▶ **WHAT IS BEING ASKED**: Below are some records. Write out exactly their lines from the one with "[00:00:08.00 to 00:00:08.33]" through the one with "[15:18.89-15:19.59]", and leave the pictures behind.

▶ **SUPPLIED MATERIAL**:
◆ ◆ ◆ ◆
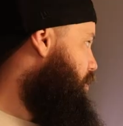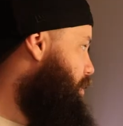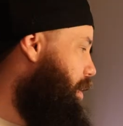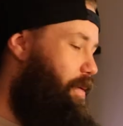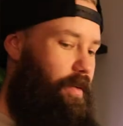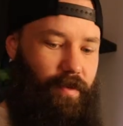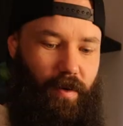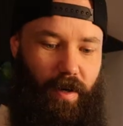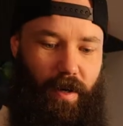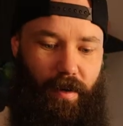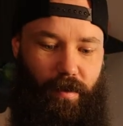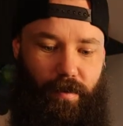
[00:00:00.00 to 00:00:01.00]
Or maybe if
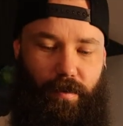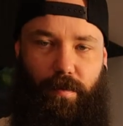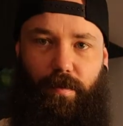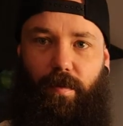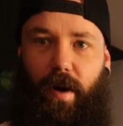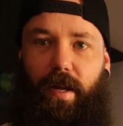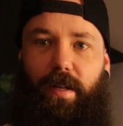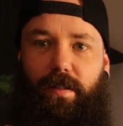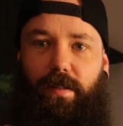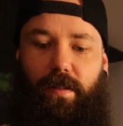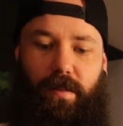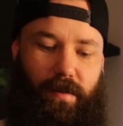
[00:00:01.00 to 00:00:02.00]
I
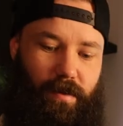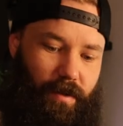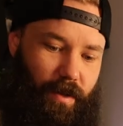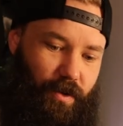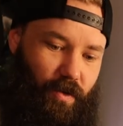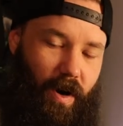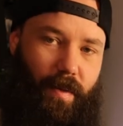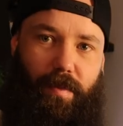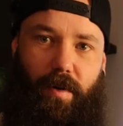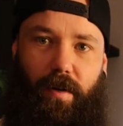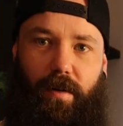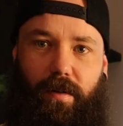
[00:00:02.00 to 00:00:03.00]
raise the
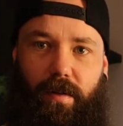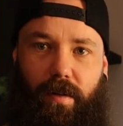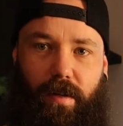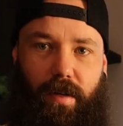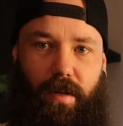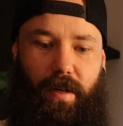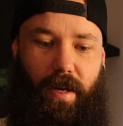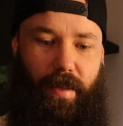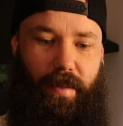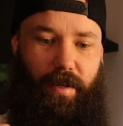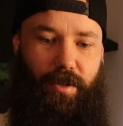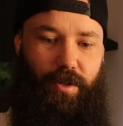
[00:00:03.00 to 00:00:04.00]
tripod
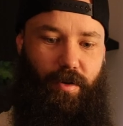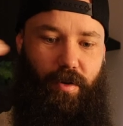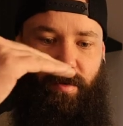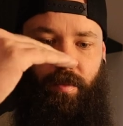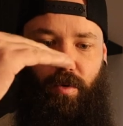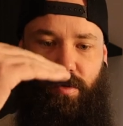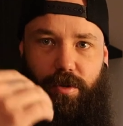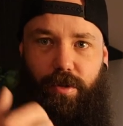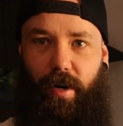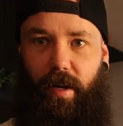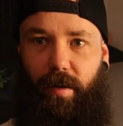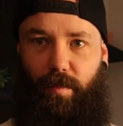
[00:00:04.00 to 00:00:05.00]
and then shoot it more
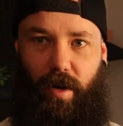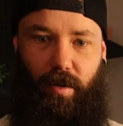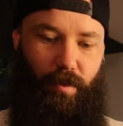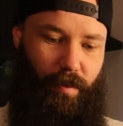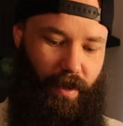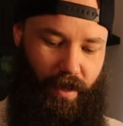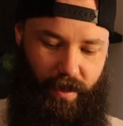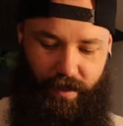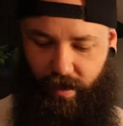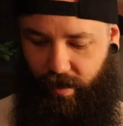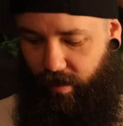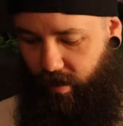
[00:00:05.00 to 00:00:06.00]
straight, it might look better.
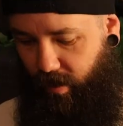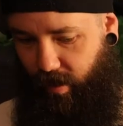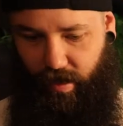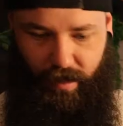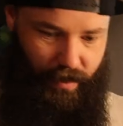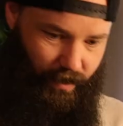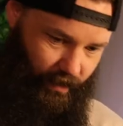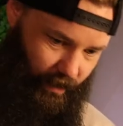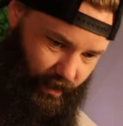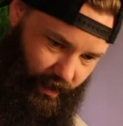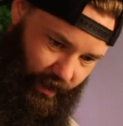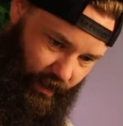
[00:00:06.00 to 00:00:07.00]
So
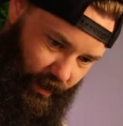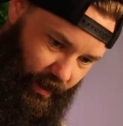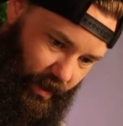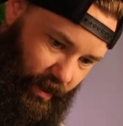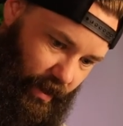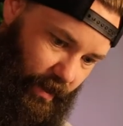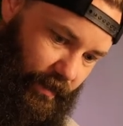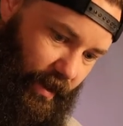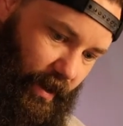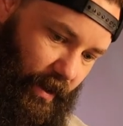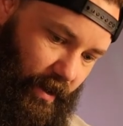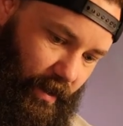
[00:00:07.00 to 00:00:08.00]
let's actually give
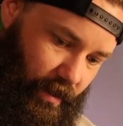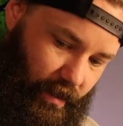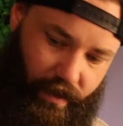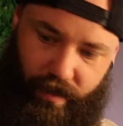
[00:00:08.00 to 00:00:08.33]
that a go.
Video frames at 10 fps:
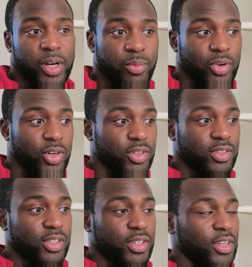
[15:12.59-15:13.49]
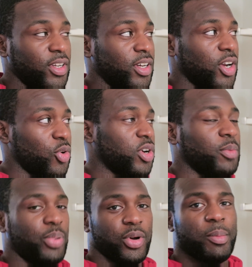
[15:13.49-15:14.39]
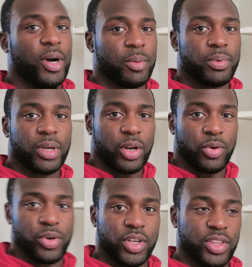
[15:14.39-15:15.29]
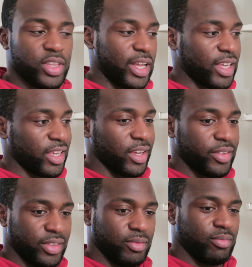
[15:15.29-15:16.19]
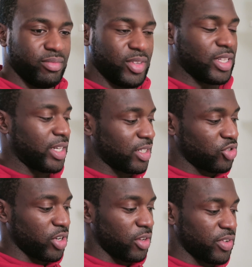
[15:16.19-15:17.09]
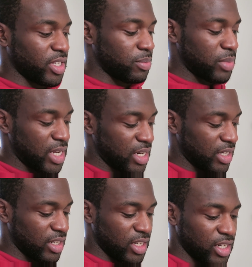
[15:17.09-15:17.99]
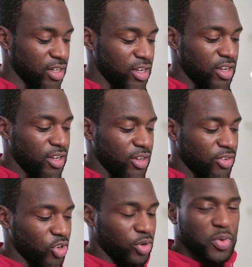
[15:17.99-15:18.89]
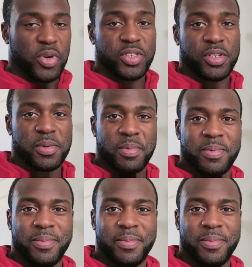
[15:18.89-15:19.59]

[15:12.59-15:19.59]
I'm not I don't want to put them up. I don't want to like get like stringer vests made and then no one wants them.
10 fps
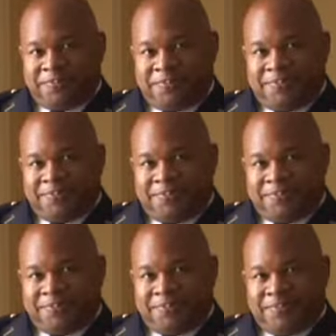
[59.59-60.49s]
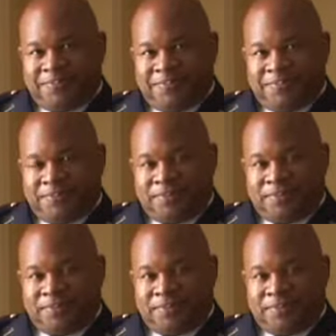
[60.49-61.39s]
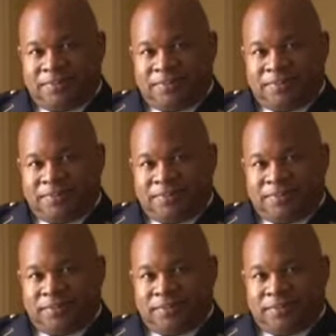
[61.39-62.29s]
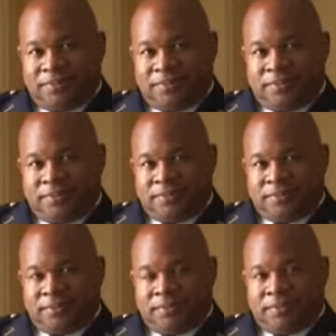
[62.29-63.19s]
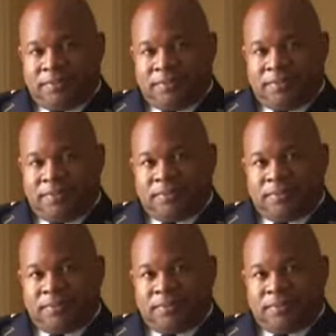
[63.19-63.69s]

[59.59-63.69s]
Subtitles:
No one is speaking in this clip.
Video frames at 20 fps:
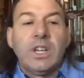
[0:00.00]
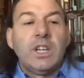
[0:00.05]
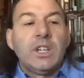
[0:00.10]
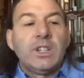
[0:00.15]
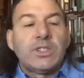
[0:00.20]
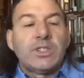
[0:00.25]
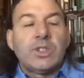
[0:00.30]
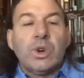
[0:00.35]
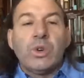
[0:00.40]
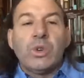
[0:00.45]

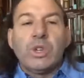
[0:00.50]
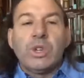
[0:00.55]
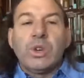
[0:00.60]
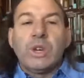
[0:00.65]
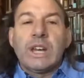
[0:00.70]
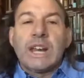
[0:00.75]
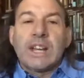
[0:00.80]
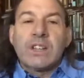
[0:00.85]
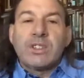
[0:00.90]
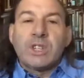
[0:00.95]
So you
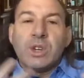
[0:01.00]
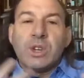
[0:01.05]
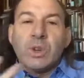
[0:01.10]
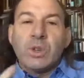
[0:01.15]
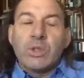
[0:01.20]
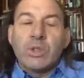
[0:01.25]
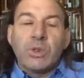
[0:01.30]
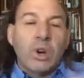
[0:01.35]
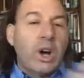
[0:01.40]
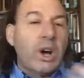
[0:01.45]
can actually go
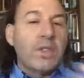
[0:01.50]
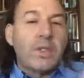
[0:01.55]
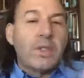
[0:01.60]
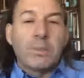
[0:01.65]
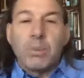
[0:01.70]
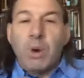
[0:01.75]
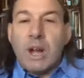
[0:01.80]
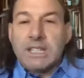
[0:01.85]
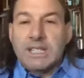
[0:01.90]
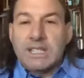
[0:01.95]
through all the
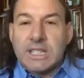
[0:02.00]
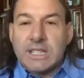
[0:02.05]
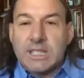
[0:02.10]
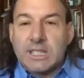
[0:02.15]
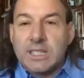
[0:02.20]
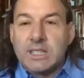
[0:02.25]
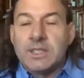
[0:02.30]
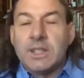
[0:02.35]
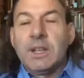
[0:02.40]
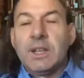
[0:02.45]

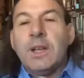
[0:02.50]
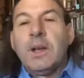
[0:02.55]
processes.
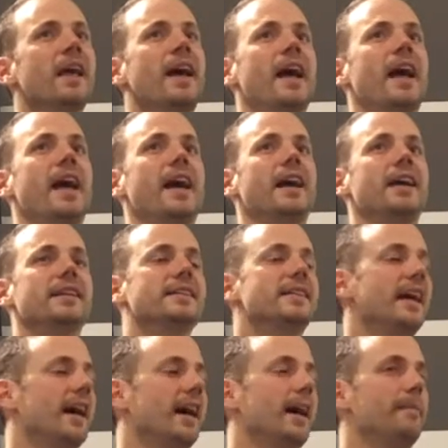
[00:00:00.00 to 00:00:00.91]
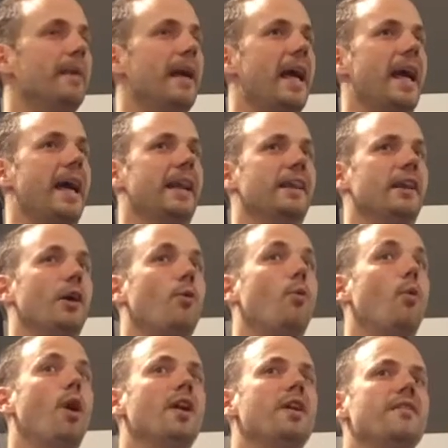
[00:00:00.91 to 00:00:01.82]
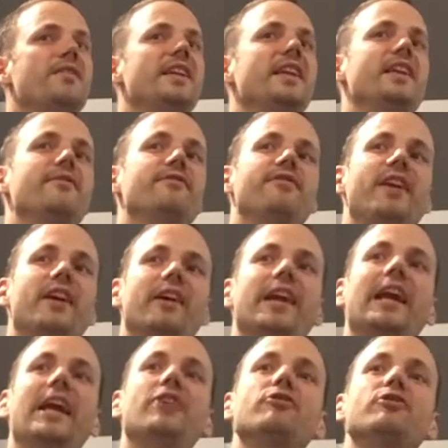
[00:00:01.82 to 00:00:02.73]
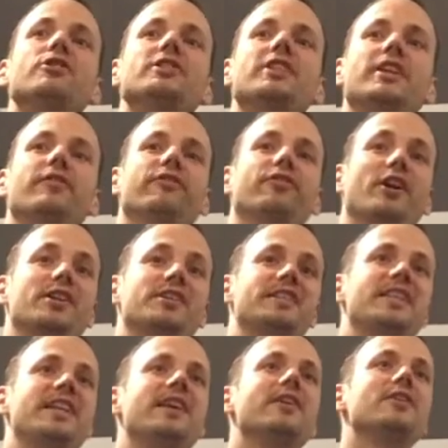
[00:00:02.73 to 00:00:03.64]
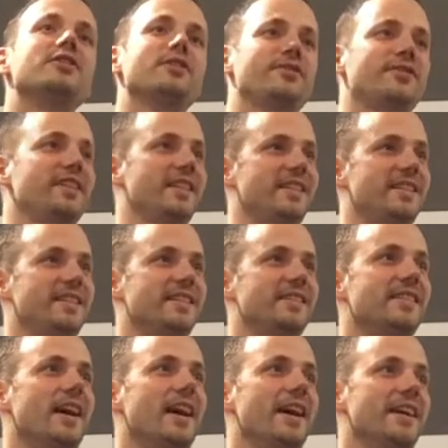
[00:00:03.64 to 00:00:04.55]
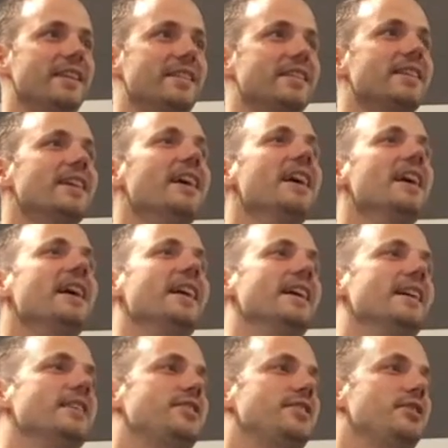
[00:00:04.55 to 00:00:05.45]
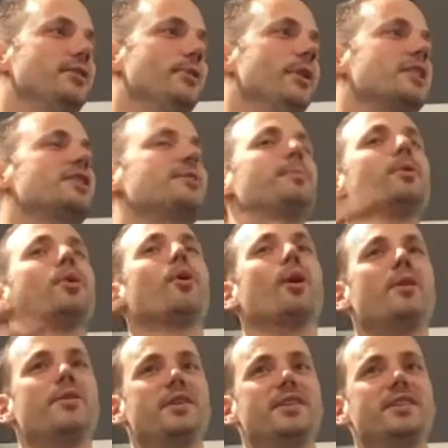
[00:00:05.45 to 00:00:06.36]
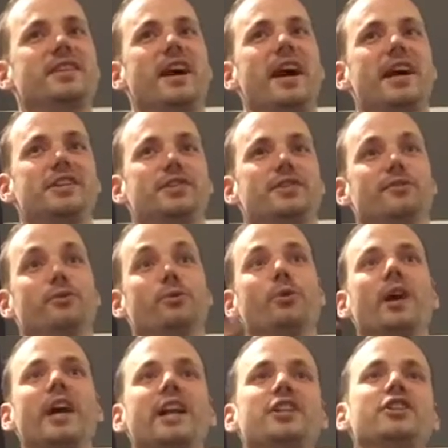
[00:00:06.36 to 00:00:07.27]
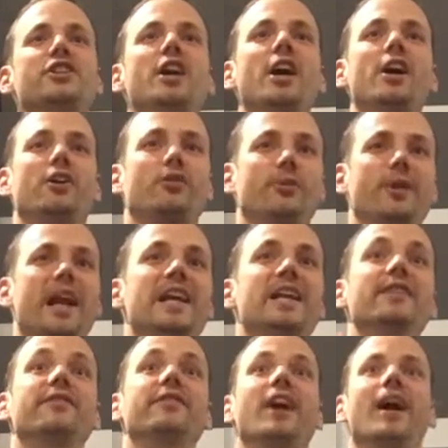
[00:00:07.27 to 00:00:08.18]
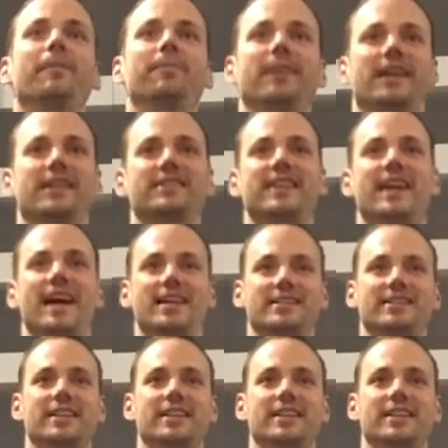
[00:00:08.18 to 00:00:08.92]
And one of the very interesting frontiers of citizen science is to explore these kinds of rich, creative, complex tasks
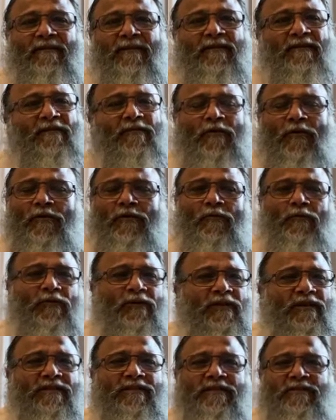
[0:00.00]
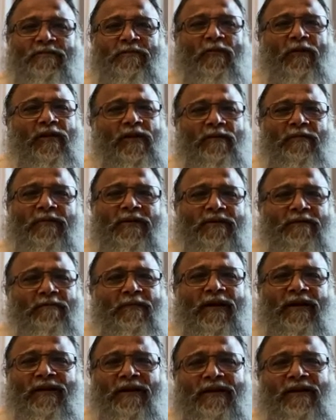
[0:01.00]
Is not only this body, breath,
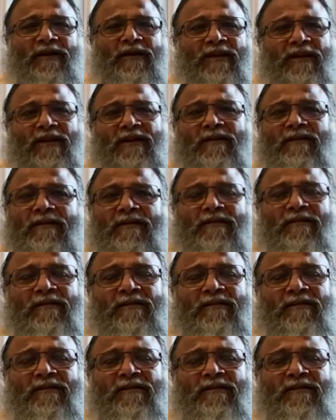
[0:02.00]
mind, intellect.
◆ ◆ ◆ ◆
▶ **WRITTEN RESPONSE**:
[00:00:08.00 to 00:00:08.33]
that a go.
Video frames at 10 fps:
[15:12.59-15:13.49]
[15:13.49-15:14.39]
[15:14.39-15:15.29]
[15:15.29-15:16.19]
[15:16.19-15:17.09]
[15:17.09-15:17.99]
[15:17.99-15:18.89]
[15:18.89-15:19.59]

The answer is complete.